*** Entries shown ***

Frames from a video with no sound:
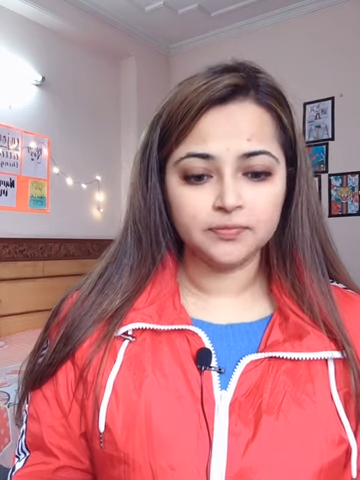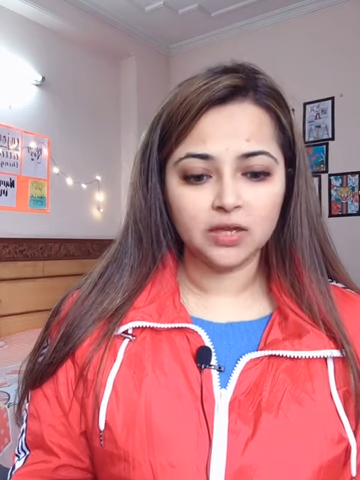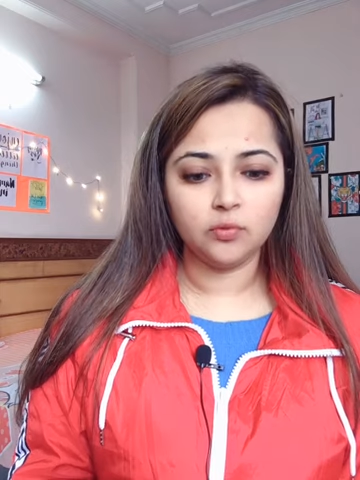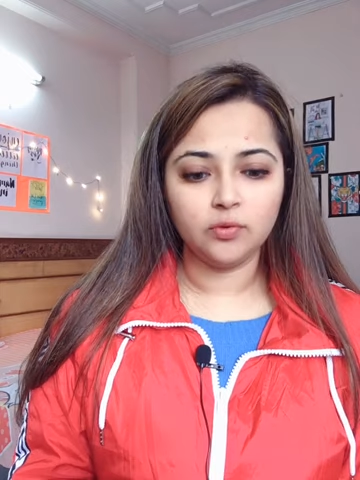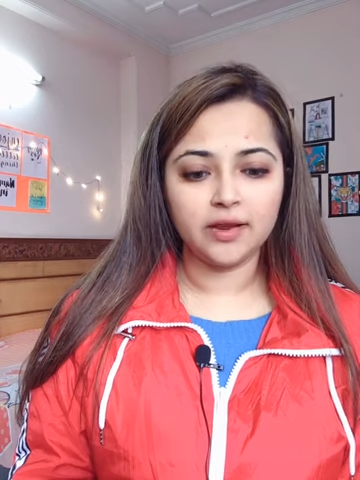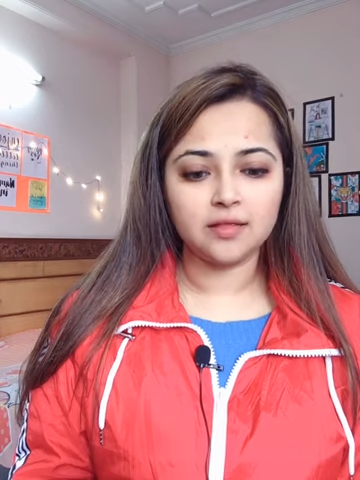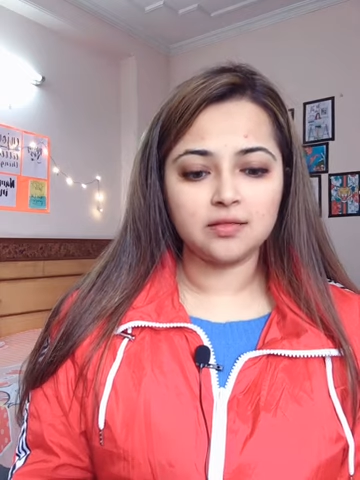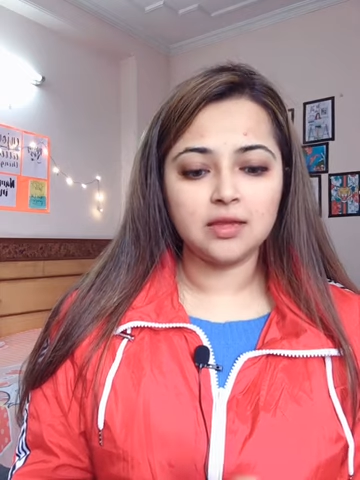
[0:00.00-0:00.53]

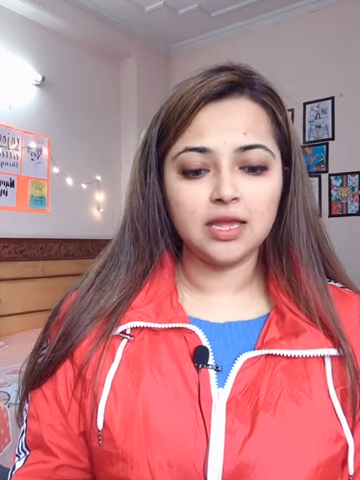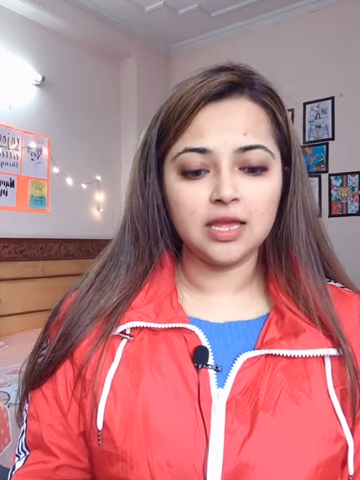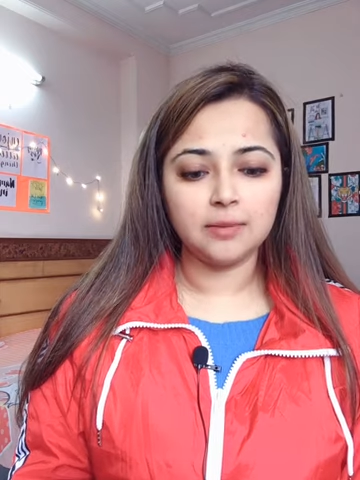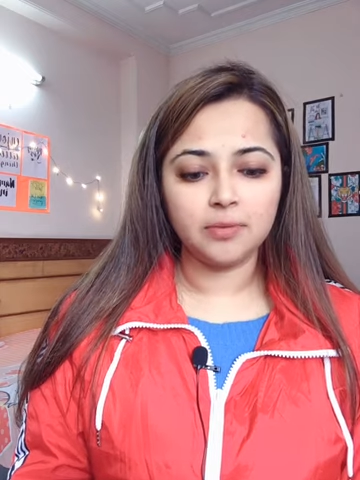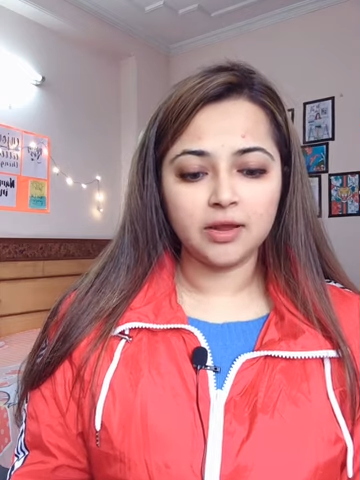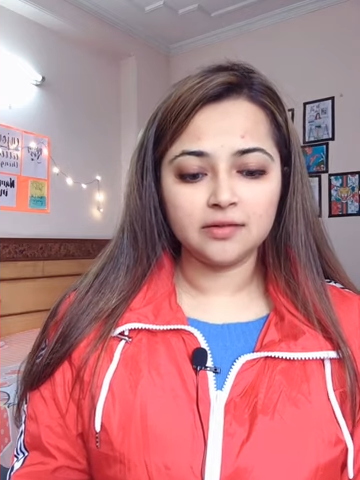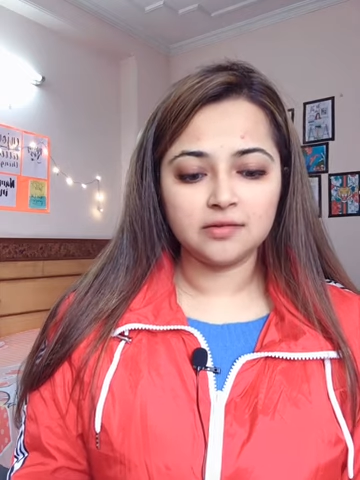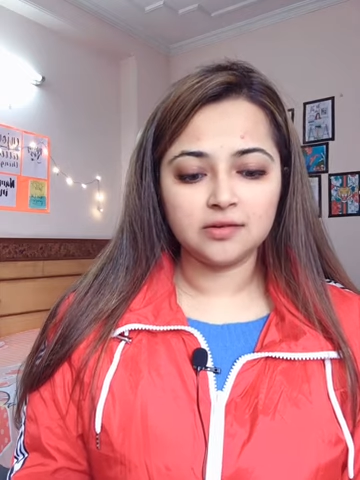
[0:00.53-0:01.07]
whereas the
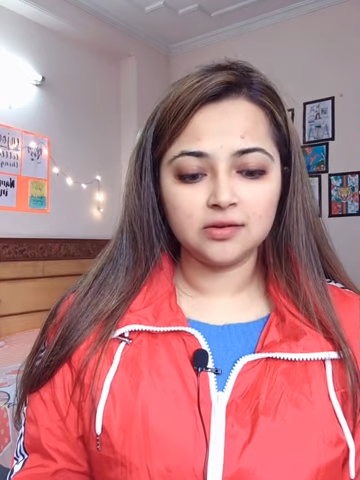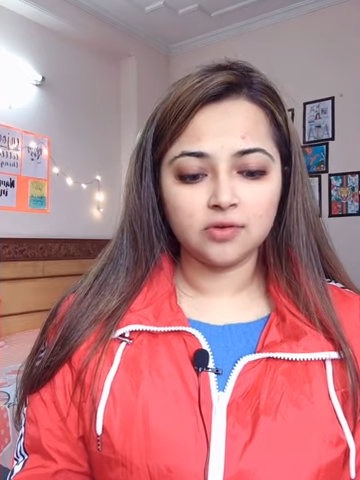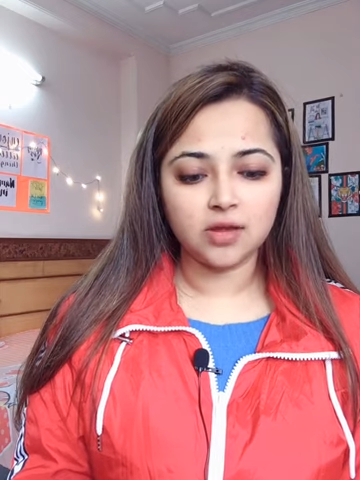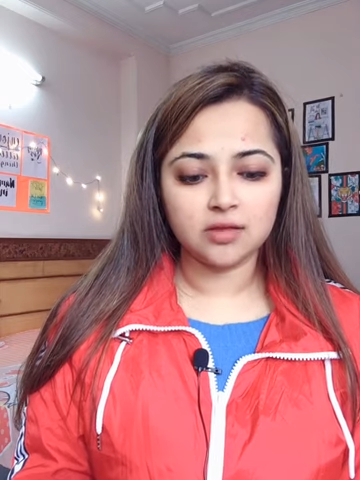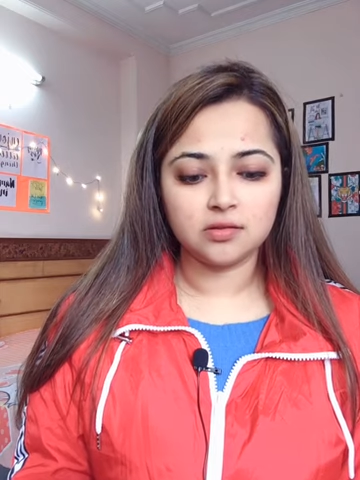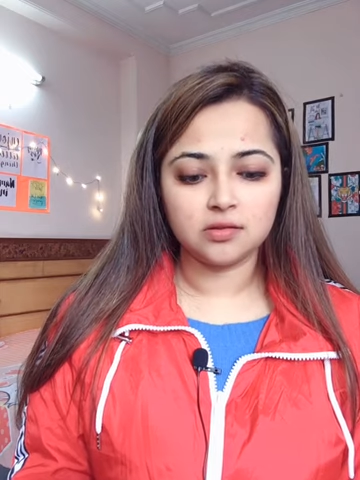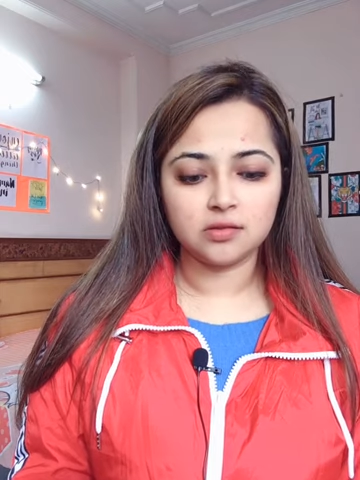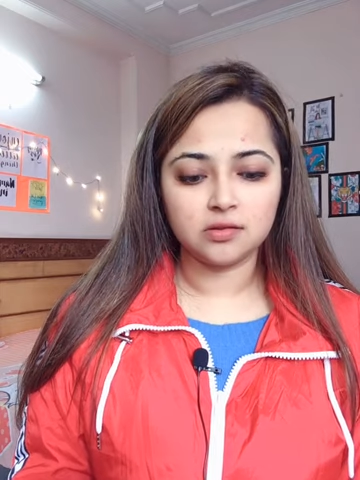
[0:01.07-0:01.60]
aplastic
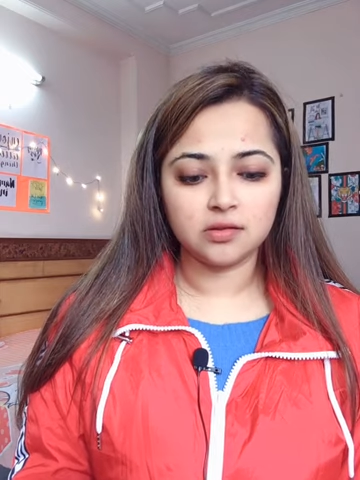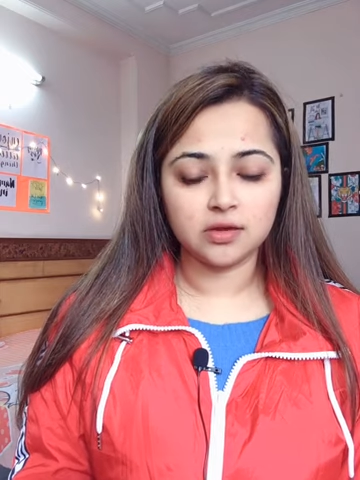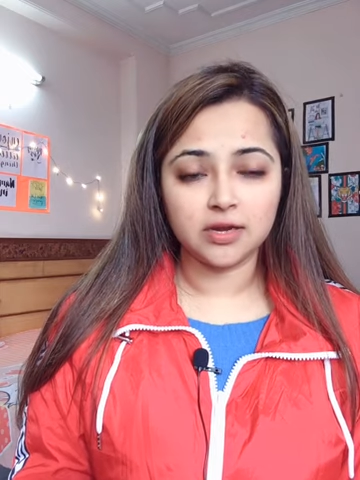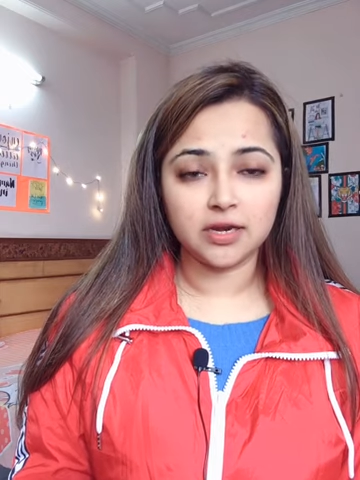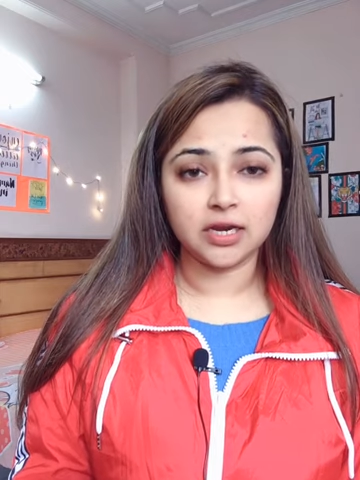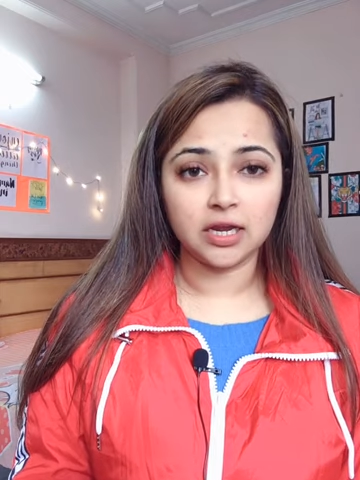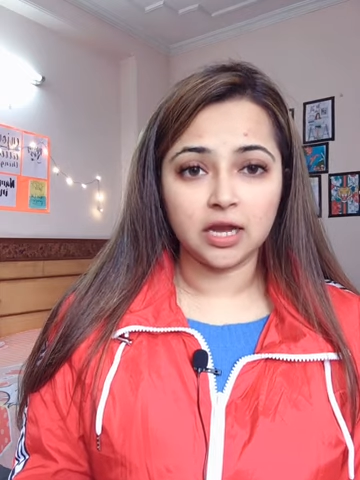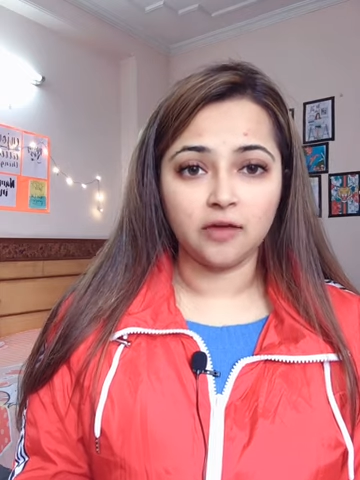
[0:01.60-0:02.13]
crisis is
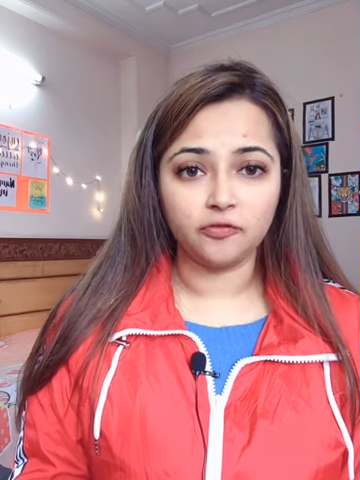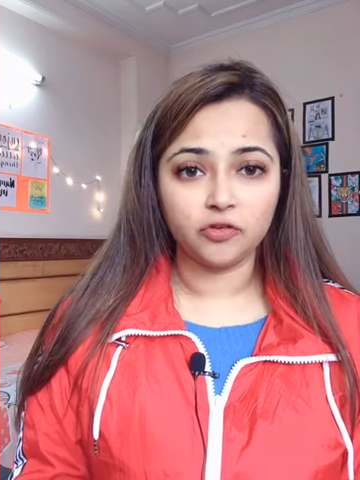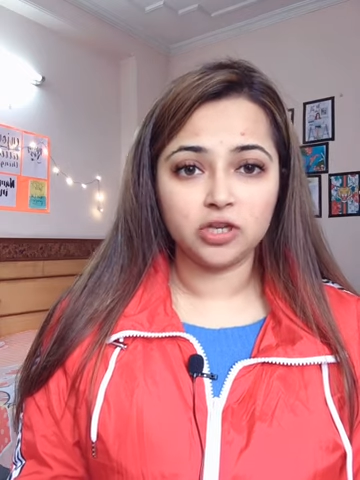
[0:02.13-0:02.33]
occurring after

***

> [What the exercise asks] Copy the data exactly. Pictures do not belong in the copy.

> [Solution to this problem]
Frames from a video with no sound:
[0:00.00-0:00.53]

[0:00.53-0:01.07]
whereas the
[0:01.07-0:01.60]
aplastic
[0:01.60-0:02.13]
crisis is
[0:02.13-0:02.33]
occurring after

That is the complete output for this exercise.